Une nouvelle piste pour traiter la maladie de Parkinson

Publié le 15 octobre 2009
Une nouvelle piste pour traiter la maladie de Parkinson

Il s’agit d’une nouvelle prometteuse pour les patients atteints de la maladie de Parkinson. Une équipe française vient de tester chez des primates, une trithérapie génique permettant à des animaux parkinsoniens de récupérer 80% de leur motricité.

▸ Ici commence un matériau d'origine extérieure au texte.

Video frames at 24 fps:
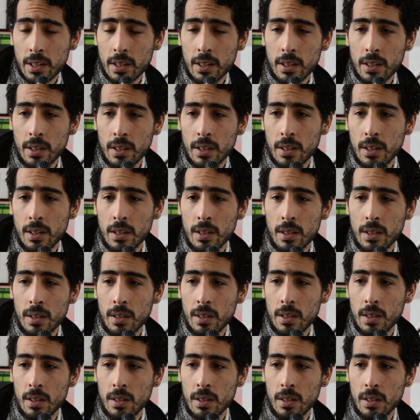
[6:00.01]
The
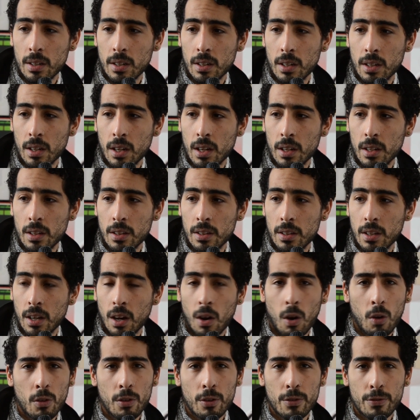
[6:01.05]

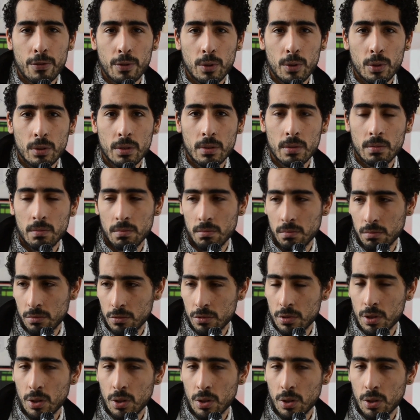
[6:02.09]
Other Flute. It's a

Ces résultats obtenus par l’équipe de Béchir Jaraya et Stéphane Palfi de l’hôpital Henri Mondor (Créteil) et chercheurs CEA/Inserm ont été publiés hier, dans la revue Science Translationnal Medicine.

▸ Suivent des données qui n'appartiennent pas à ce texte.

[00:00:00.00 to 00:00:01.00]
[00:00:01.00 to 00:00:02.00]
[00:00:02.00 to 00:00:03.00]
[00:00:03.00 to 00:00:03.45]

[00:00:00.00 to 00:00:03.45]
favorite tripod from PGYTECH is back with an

L’étude a été menée sur 18 macaques parkinsoniens. Les chercheurs ont implanté dans leur cerveau, grâce à un virus de la famille du HIV, des gènes capables de produire de la dopamine. "Le principe ici n’est pas de remplacer le gène défectueux mais d’apporter les trois gènes nécessaires à la synthèse de dopamine", explique Béchir Jarraya.

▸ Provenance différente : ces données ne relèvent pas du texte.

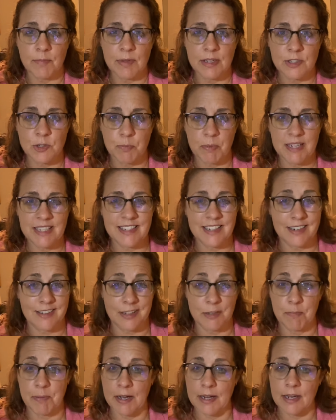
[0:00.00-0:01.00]
it's
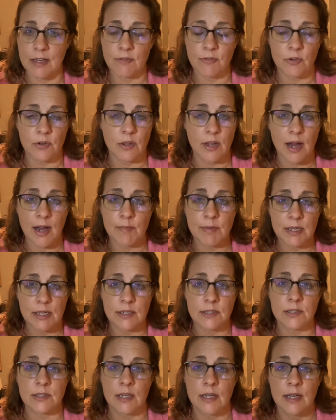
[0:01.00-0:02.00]
basically paying for
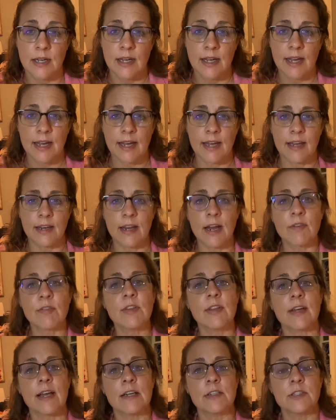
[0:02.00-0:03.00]
lobbyists and
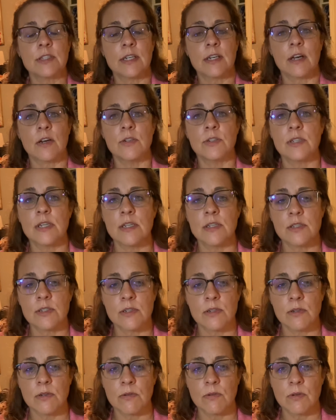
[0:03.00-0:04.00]
everything else that goes
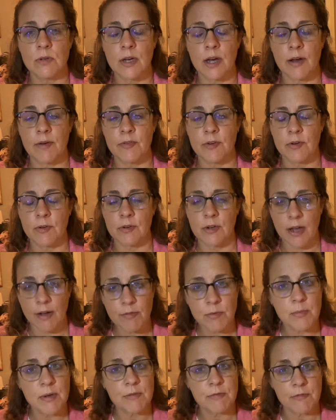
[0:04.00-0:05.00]
into
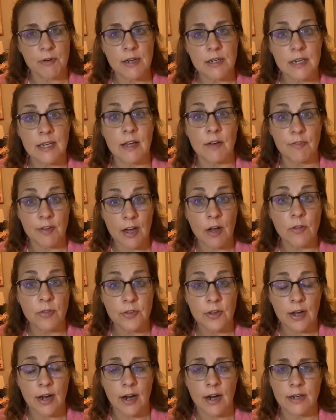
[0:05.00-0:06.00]
government funding of
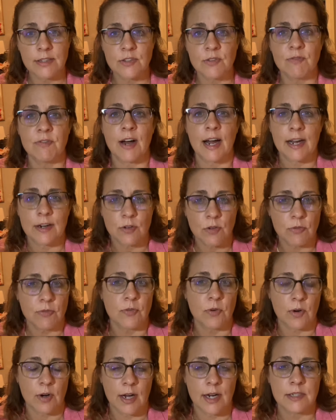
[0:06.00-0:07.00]
healthcare. It's vital
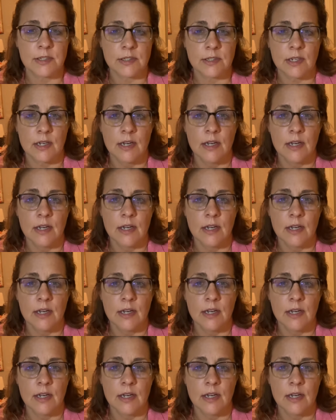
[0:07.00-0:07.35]
for us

"Après un délai de quatre à six semaines, les animaux traités ont eu une amélioration de 80% de leur motricité, mesurée objectivement", explique le Dr Jarraya. Par ailleurs aucun effet secondaire n’a été signalé contrairement au traitement actuel.

Des essais cliniques sont actuellement en cours à l’hôpital Henri Mondor chez six patients parkinsoniens.